*** Opening Record excerpts ***
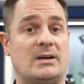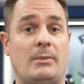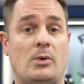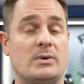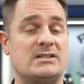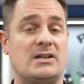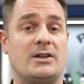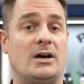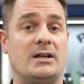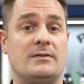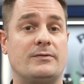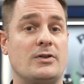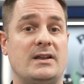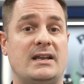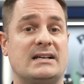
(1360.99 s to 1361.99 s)
I'm always on the hunt
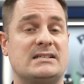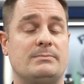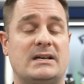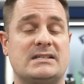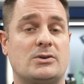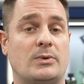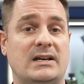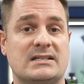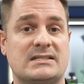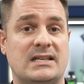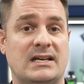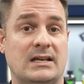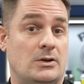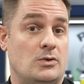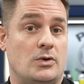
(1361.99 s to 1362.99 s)
for the next best greatest
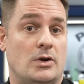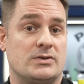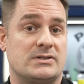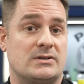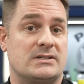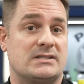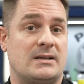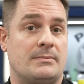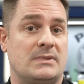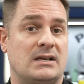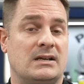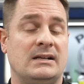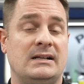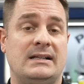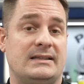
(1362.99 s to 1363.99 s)
thing, and who knows, there's
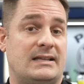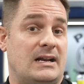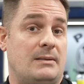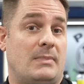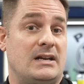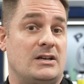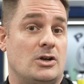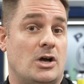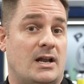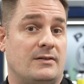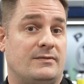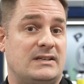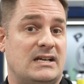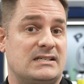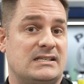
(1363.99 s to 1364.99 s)
something that I might not
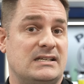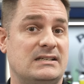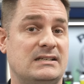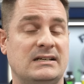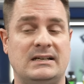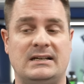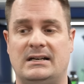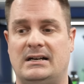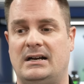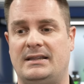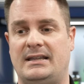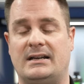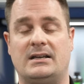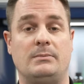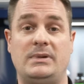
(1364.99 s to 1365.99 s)
have tested
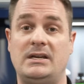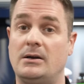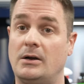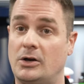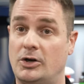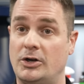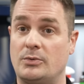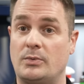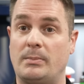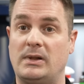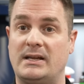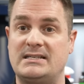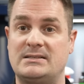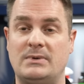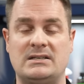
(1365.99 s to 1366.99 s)
that could be a good
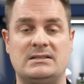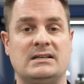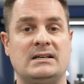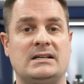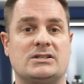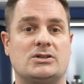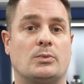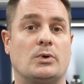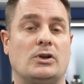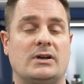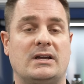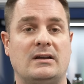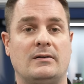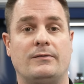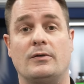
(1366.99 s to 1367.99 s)
replacement. So we're
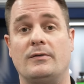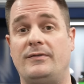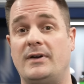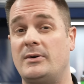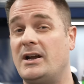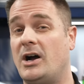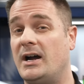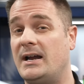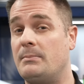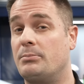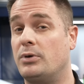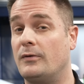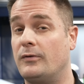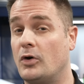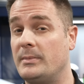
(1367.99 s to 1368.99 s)
looking for very high
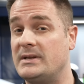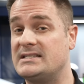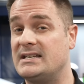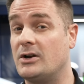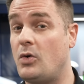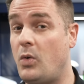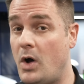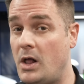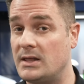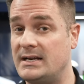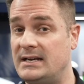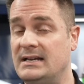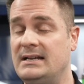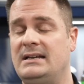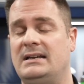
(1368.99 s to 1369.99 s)
performance and
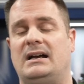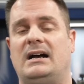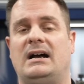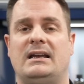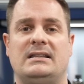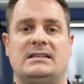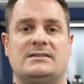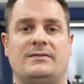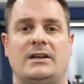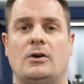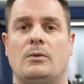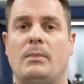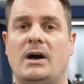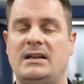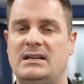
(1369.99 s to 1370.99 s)
quality in this
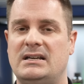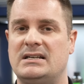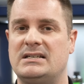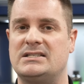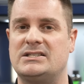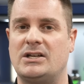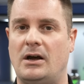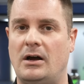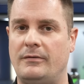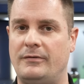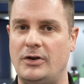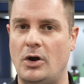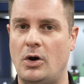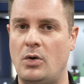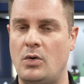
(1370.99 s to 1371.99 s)
video. Money is of
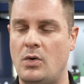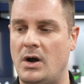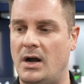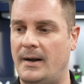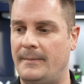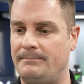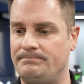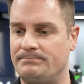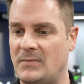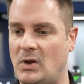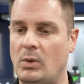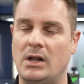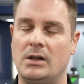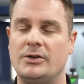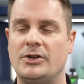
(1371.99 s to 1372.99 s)
no,
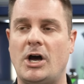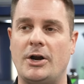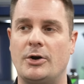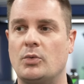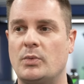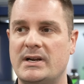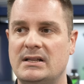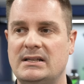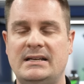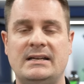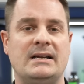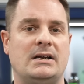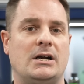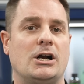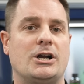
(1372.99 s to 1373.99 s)
well, not really
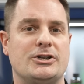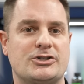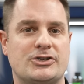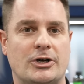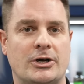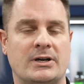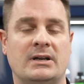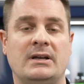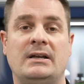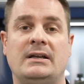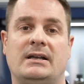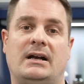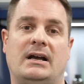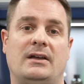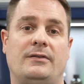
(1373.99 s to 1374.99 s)
a concern.
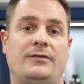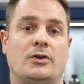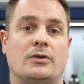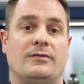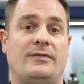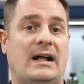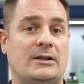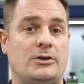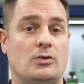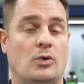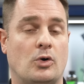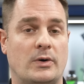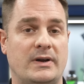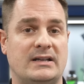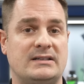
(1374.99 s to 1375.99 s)
If you're value
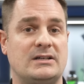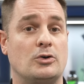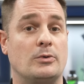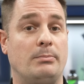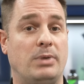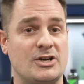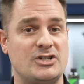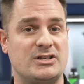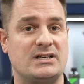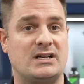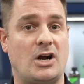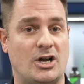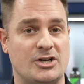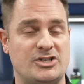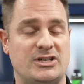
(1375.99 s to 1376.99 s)
oriented or budget
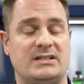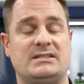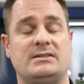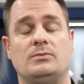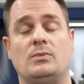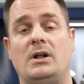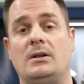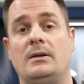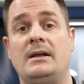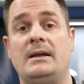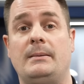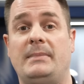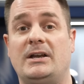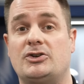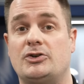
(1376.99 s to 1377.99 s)
conscious, well,
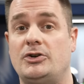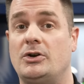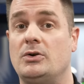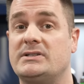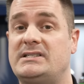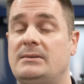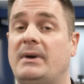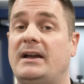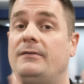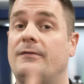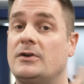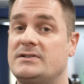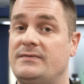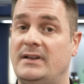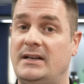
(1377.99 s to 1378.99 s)
make sure you go see my
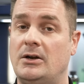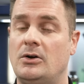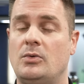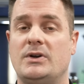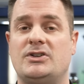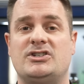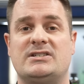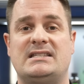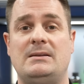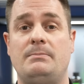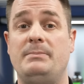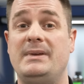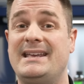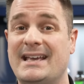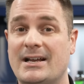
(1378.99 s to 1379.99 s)
first video, which is the
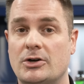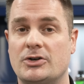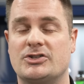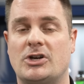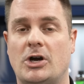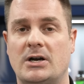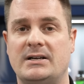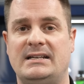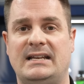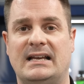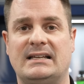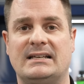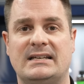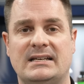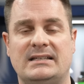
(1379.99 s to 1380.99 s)
beginner's car
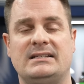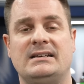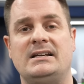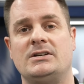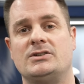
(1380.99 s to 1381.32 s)
detailing kit.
*** Closing Record excerpts ***
## [Exercise details]
Your answer must be an exact copy of the data above, minus its pictures.

## [Answer to the exercise]
(1360.99 s to 1361.99 s)
I'm always on the hunt
(1361.99 s to 1362.99 s)
for the next best greatest
(1362.99 s to 1363.99 s)
thing, and who knows, there's
(1363.99 s to 1364.99 s)
something that I might not
(1364.99 s to 1365.99 s)
have tested
(1365.99 s to 1366.99 s)
that could be a good
(1366.99 s to 1367.99 s)
replacement. So we're
(1367.99 s to 1368.99 s)
looking for very high
(1368.99 s to 1369.99 s)
performance and
(1369.99 s to 1370.99 s)
quality in this
(1370.99 s to 1371.99 s)
video. Money is of
(1371.99 s to 1372.99 s)
no,
(1372.99 s to 1373.99 s)
well, not really
(1373.99 s to 1374.99 s)
a concern.
(1374.99 s to 1375.99 s)
If you're value
(1375.99 s to 1376.99 s)
oriented or budget
(1376.99 s to 1377.99 s)
conscious, well,
(1377.99 s to 1378.99 s)
make sure you go see my
(1378.99 s to 1379.99 s)
first video, which is the
(1379.99 s to 1380.99 s)
beginner's car
(1380.99 s to 1381.32 s)
detailing kit.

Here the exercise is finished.